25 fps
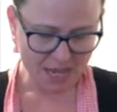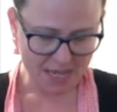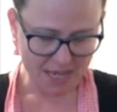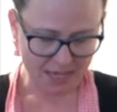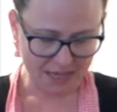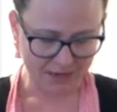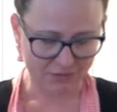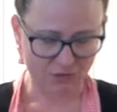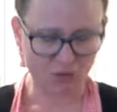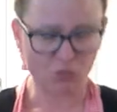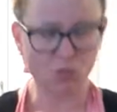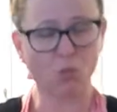
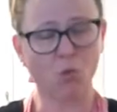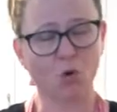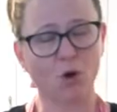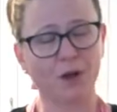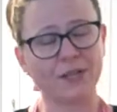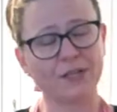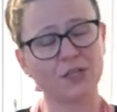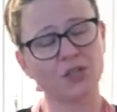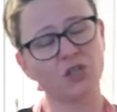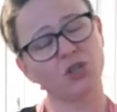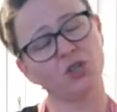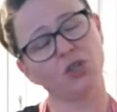If you
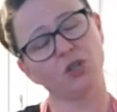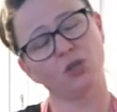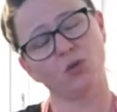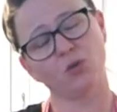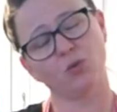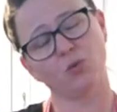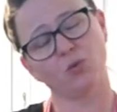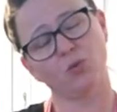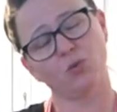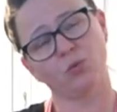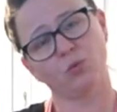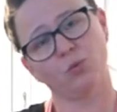want
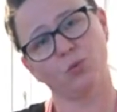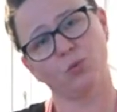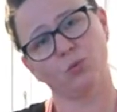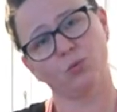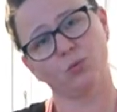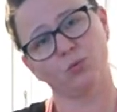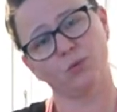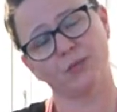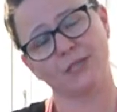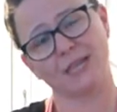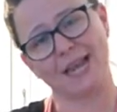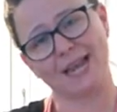to
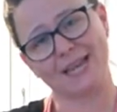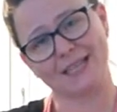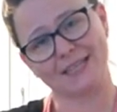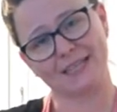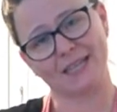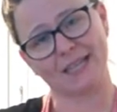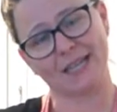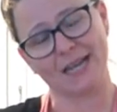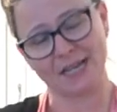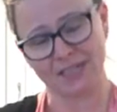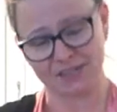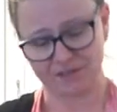take it the
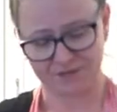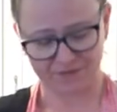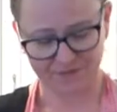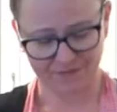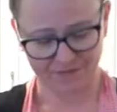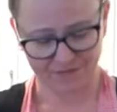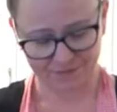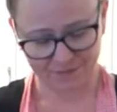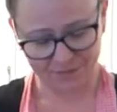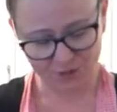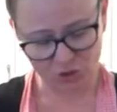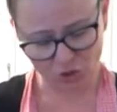last
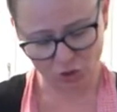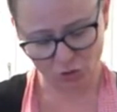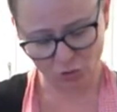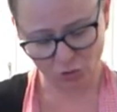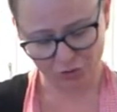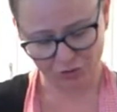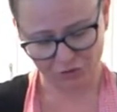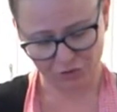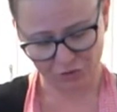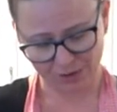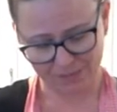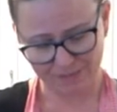2 or
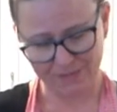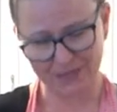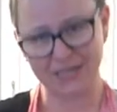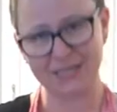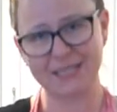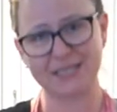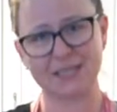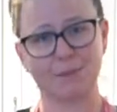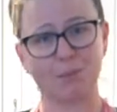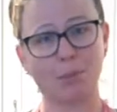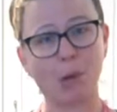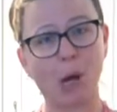3
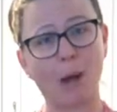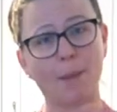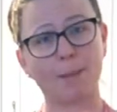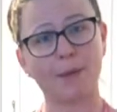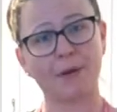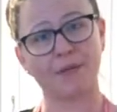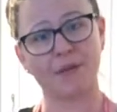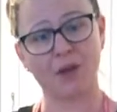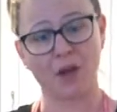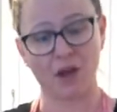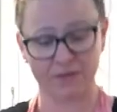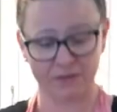minutes and pop it
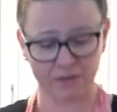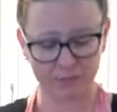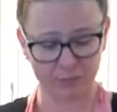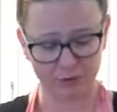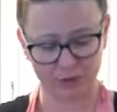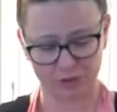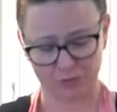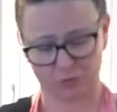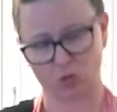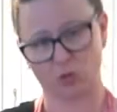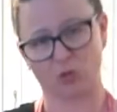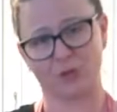in the oven, put
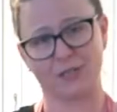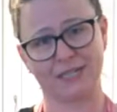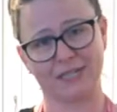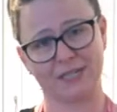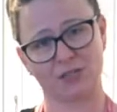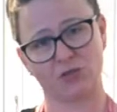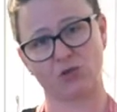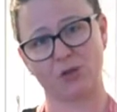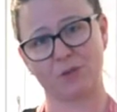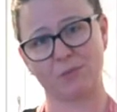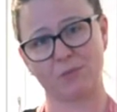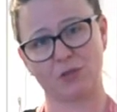some tortilla
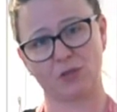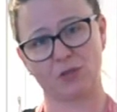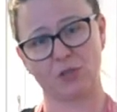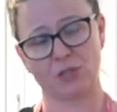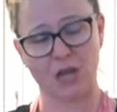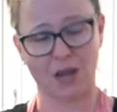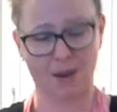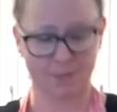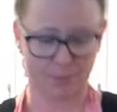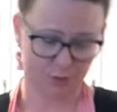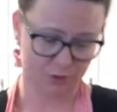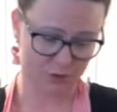strips on
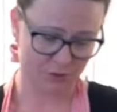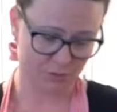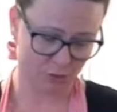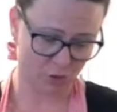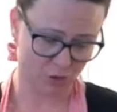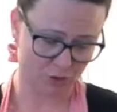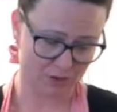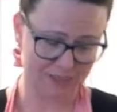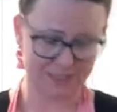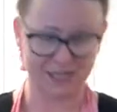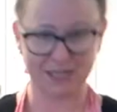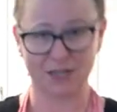top or some
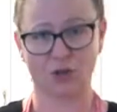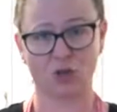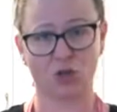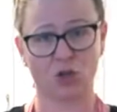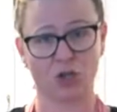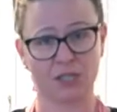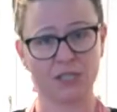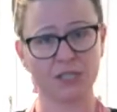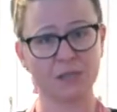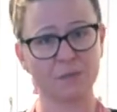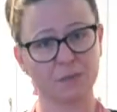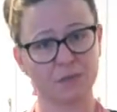tortilla
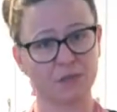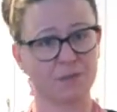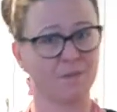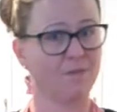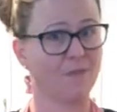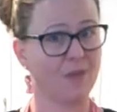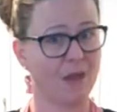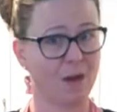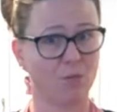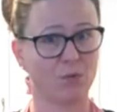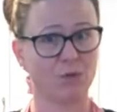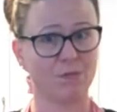crisps,
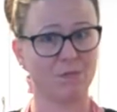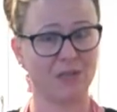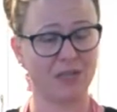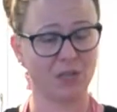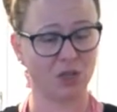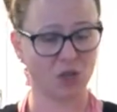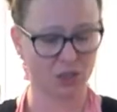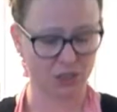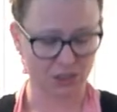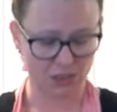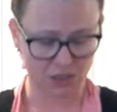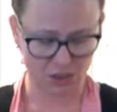that would be
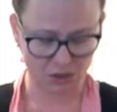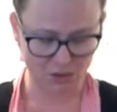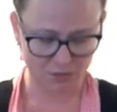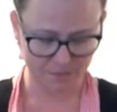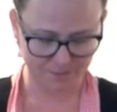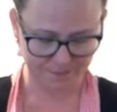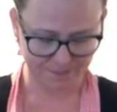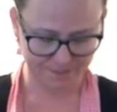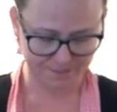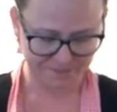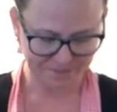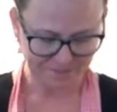good too.
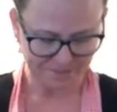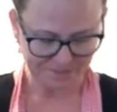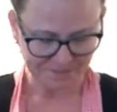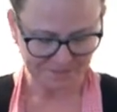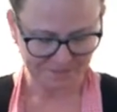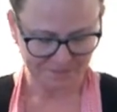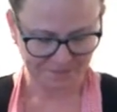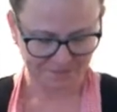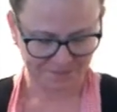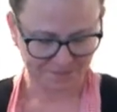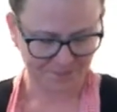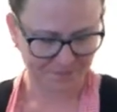
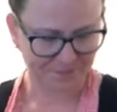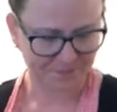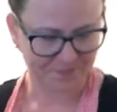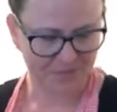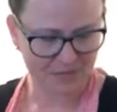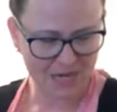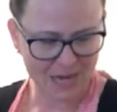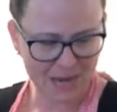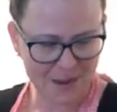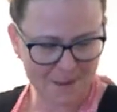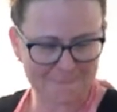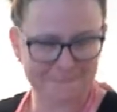
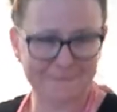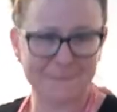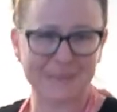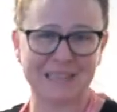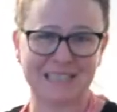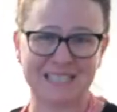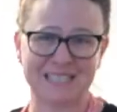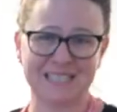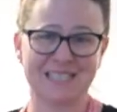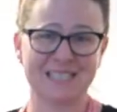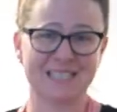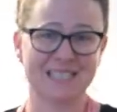But
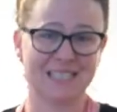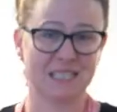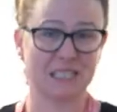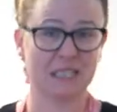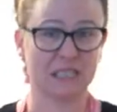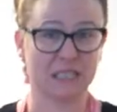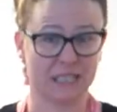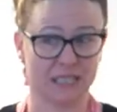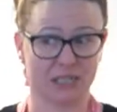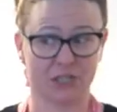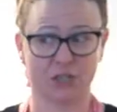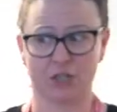this is
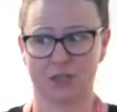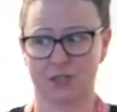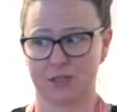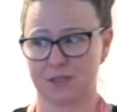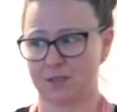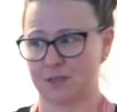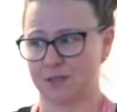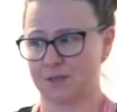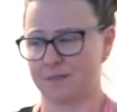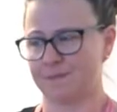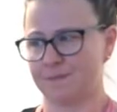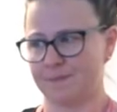
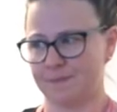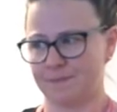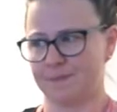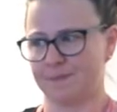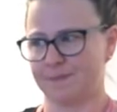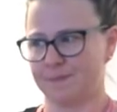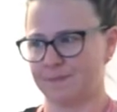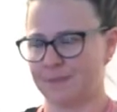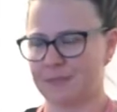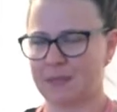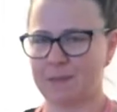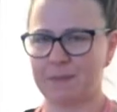delicious.
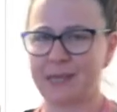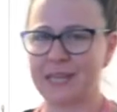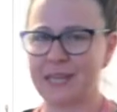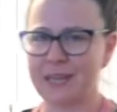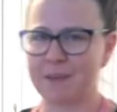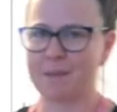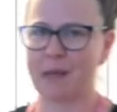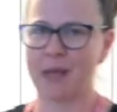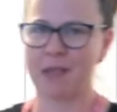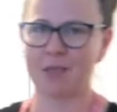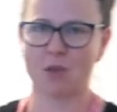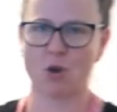Let me get
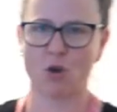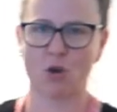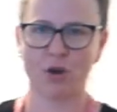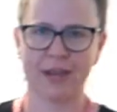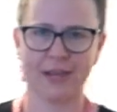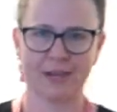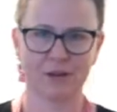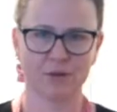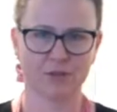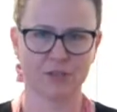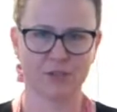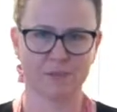my
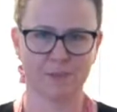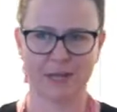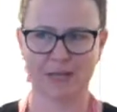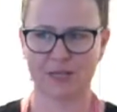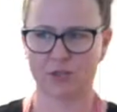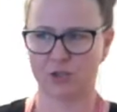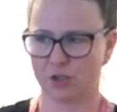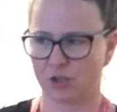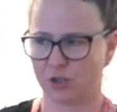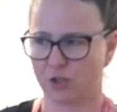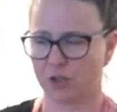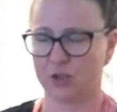long-handled
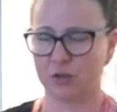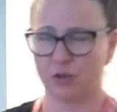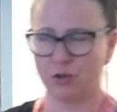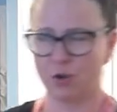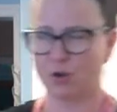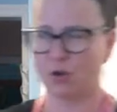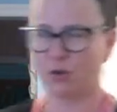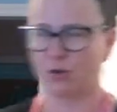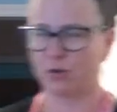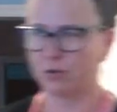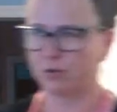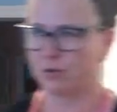spatula, or
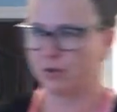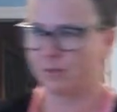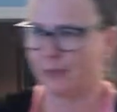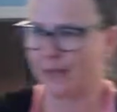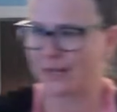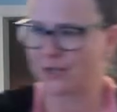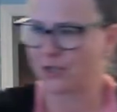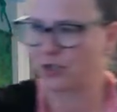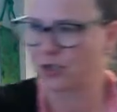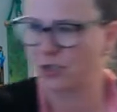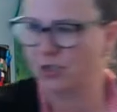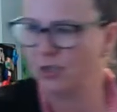long
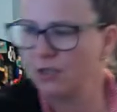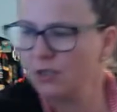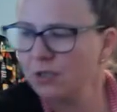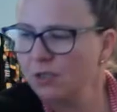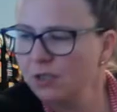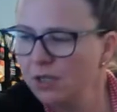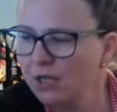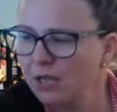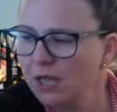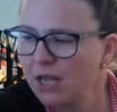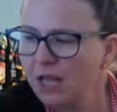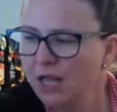spatula.
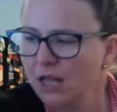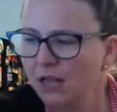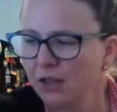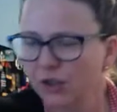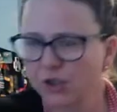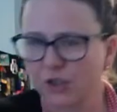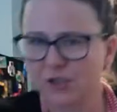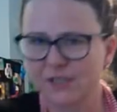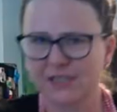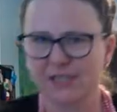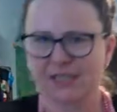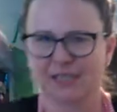
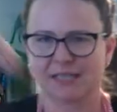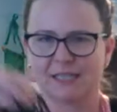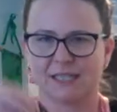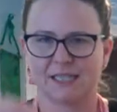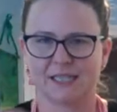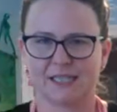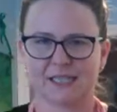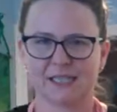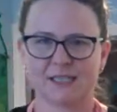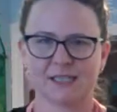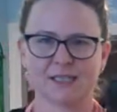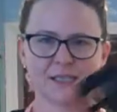Looks like
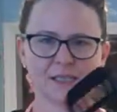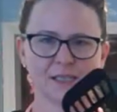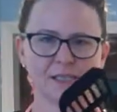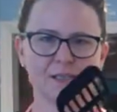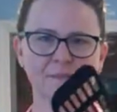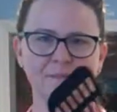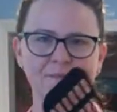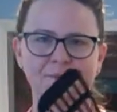this.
--------------------
• _What is required_: Each line above is to be repeated exactly as written; no picture is carried over.

• _Exercise output_:
25 fps
If you
want
to
take it the
last
2 or
3
minutes and pop it
in the oven, put
some tortilla
strips on
top or some
tortilla
crisps,
that would be
good too.
But
this is
delicious.
Let me get
my
long-handled
spatula, or
long
spatula.
Looks like
this.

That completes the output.